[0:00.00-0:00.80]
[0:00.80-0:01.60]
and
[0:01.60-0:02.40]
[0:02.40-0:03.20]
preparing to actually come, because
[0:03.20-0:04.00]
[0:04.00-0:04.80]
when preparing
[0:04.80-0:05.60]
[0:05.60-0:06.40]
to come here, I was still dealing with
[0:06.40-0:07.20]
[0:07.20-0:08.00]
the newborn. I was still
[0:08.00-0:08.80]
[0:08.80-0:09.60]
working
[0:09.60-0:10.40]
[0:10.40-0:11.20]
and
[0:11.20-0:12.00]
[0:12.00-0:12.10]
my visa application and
--
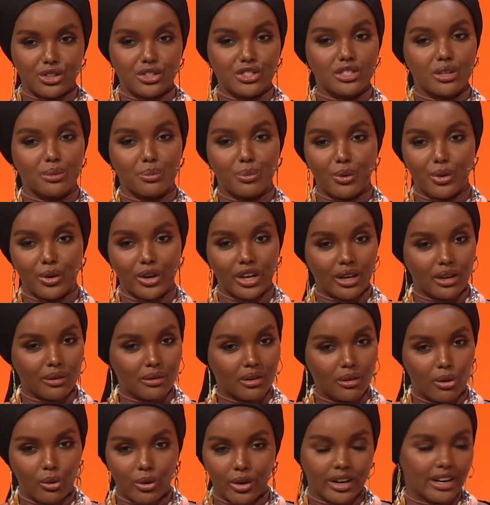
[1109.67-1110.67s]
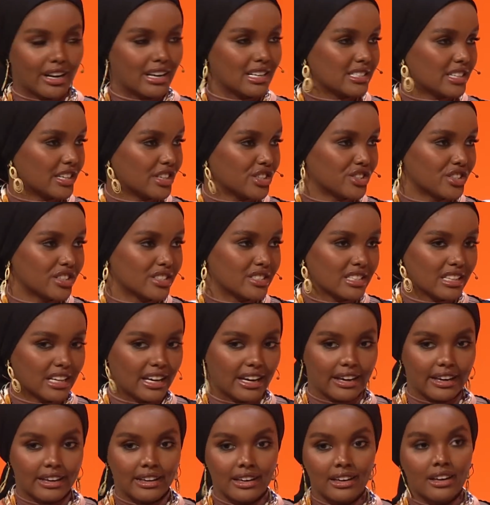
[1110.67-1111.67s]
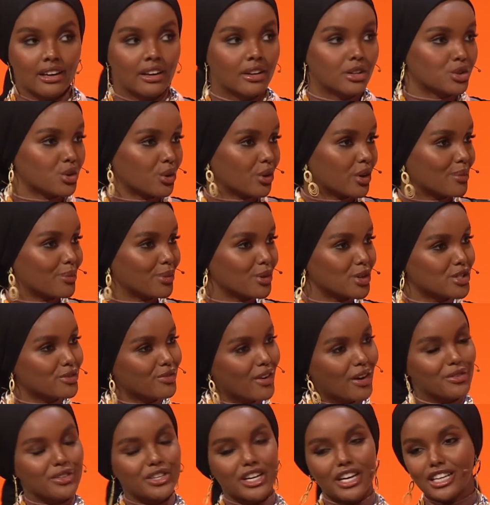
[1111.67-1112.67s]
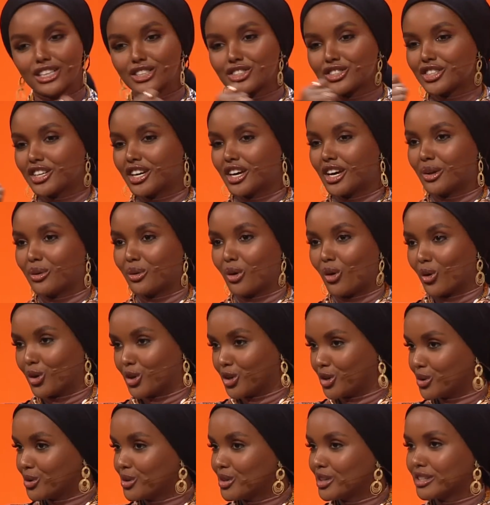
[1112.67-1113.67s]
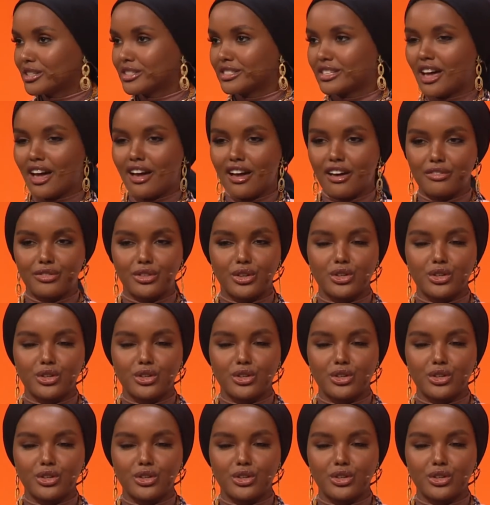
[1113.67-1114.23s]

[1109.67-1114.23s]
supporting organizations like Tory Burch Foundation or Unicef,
---
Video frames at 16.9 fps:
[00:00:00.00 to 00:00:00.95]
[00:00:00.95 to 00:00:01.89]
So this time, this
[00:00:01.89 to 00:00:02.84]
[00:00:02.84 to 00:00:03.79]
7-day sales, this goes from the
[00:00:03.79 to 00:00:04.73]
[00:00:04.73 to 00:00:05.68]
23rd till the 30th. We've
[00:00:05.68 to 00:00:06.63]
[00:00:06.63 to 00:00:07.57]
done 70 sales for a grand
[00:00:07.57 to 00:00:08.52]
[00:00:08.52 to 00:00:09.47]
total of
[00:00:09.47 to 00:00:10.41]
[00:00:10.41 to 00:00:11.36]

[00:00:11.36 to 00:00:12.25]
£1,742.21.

## Problem requirements
Leave out every line above except those from the line with "[00:00:01.89 to 00:00:02.84]" up to and including the line with "[00:00:09.47 to 00:00:10.41]", and copy those exactly.

## Completed exercise
[00:00:01.89 to 00:00:02.84]
[00:00:02.84 to 00:00:03.79]
7-day sales, this goes from the
[00:00:03.79 to 00:00:04.73]
[00:00:04.73 to 00:00:05.68]
23rd till the 30th. We've
[00:00:05.68 to 00:00:06.63]
[00:00:06.63 to 00:00:07.57]
done 70 sales for a grand
[00:00:07.57 to 00:00:08.52]
[00:00:08.52 to 00:00:09.47]
total of
[00:00:09.47 to 00:00:10.41]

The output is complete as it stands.